Data supplied =
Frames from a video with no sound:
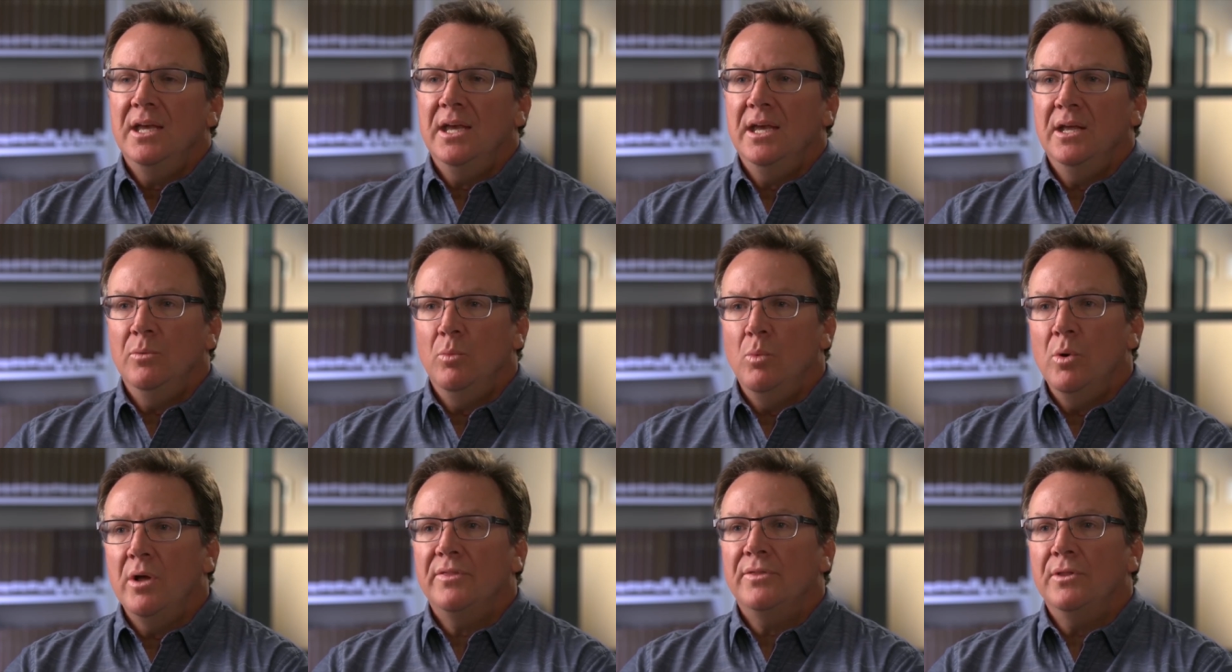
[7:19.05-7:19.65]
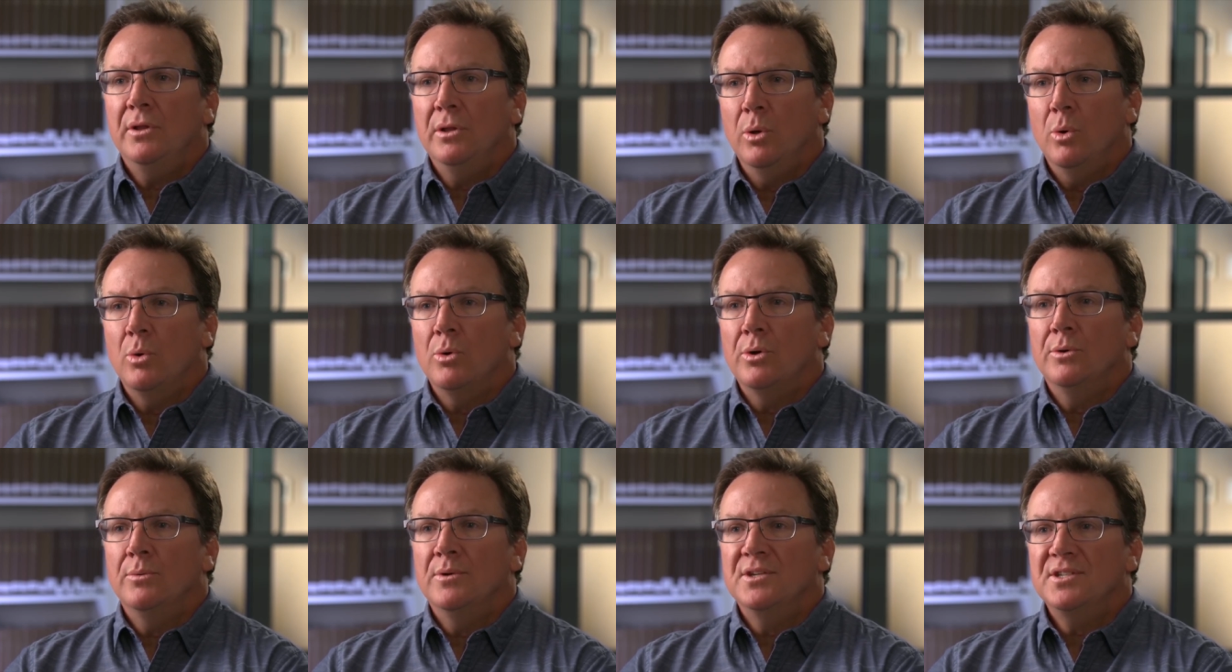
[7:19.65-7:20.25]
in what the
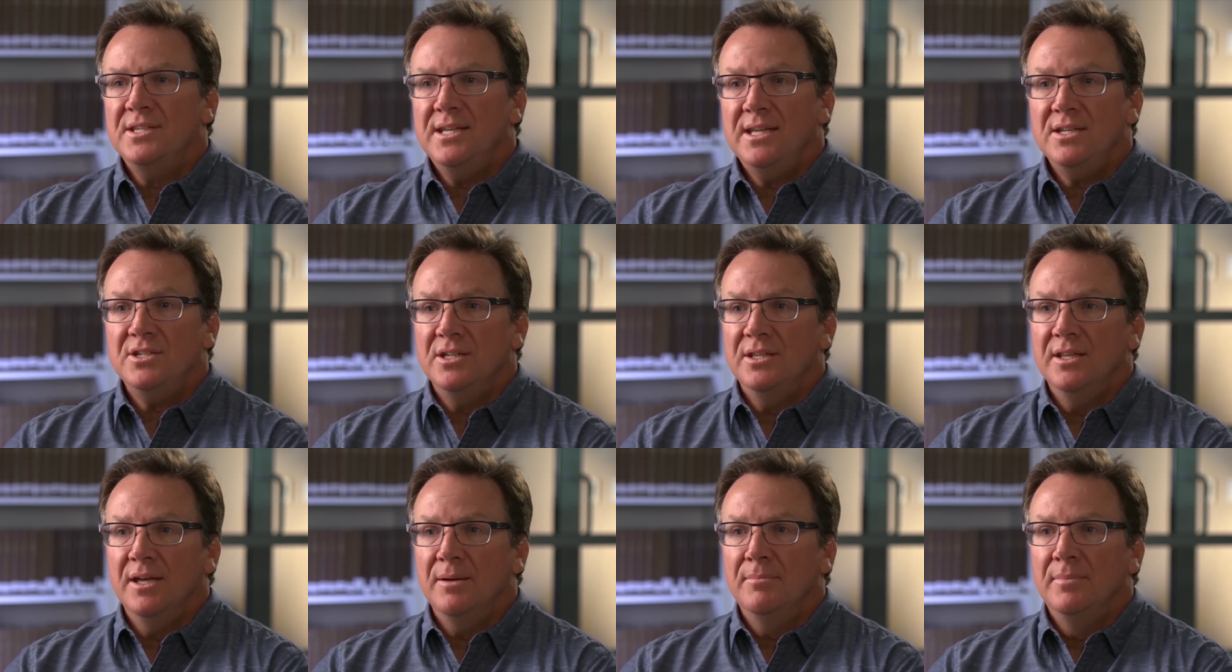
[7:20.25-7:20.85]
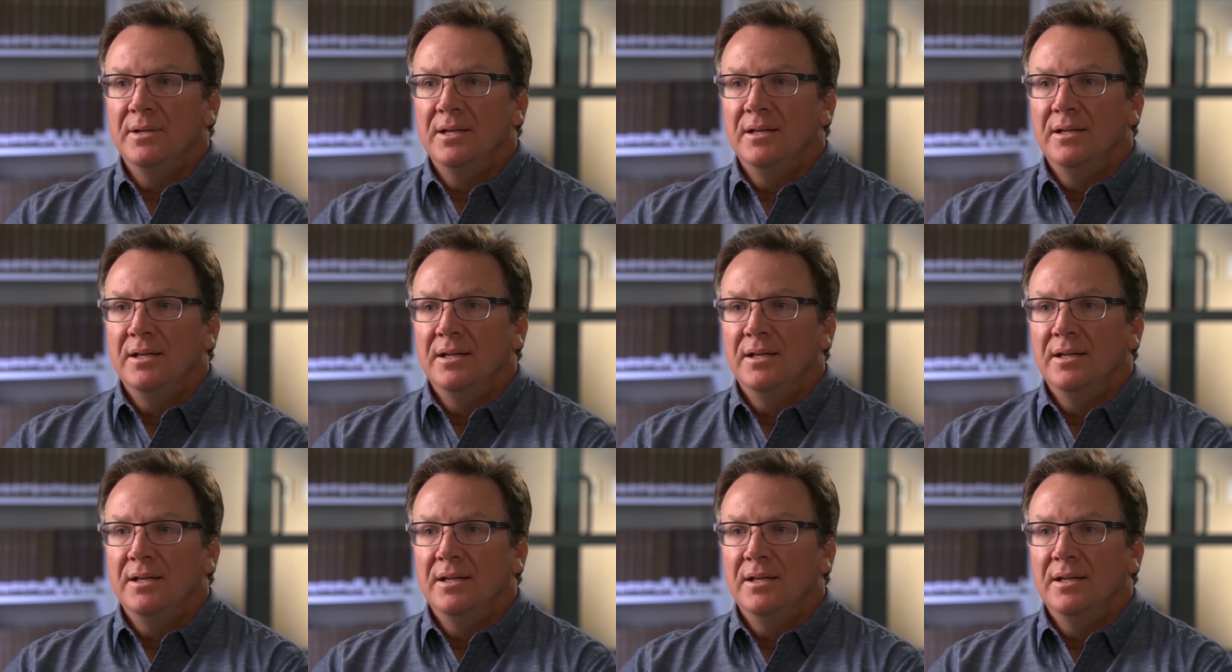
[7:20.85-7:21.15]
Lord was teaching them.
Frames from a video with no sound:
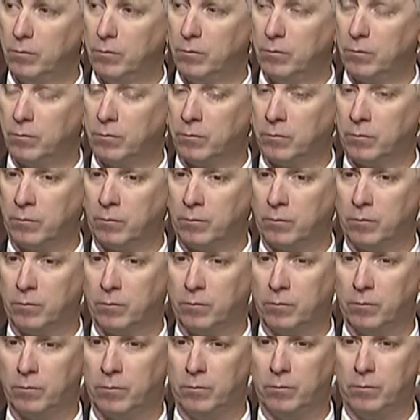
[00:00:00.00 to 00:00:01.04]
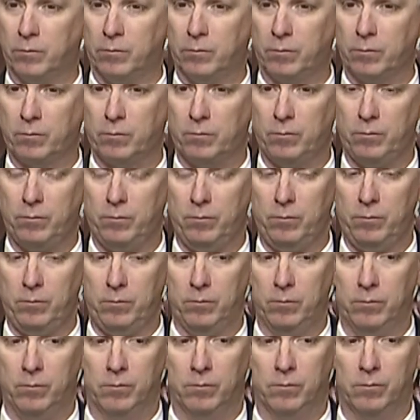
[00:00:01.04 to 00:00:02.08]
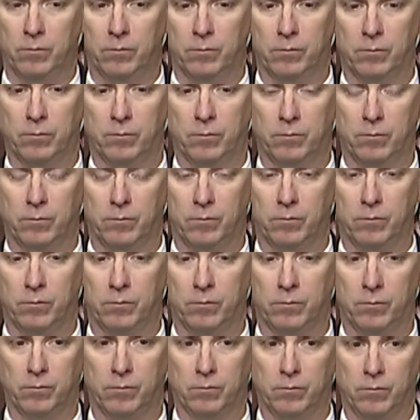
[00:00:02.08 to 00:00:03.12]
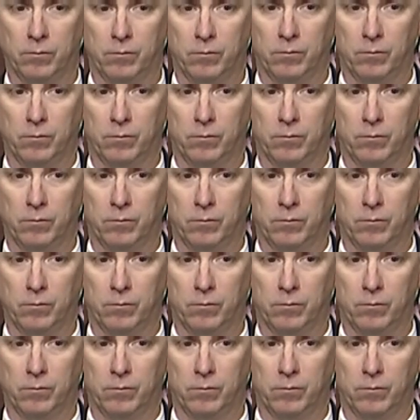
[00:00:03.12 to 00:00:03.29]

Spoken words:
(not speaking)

What the task requires = Starting at the line with "[00:00:01.04 to 00:00:02.08]", write out every line exactly through the final line of the records above, both included, and skip the pictures.

Solution for this exercise =
[00:00:01.04 to 00:00:02.08]
[00:00:02.08 to 00:00:03.12]
[00:00:03.12 to 00:00:03.29]

Spoken words:
(not speaking)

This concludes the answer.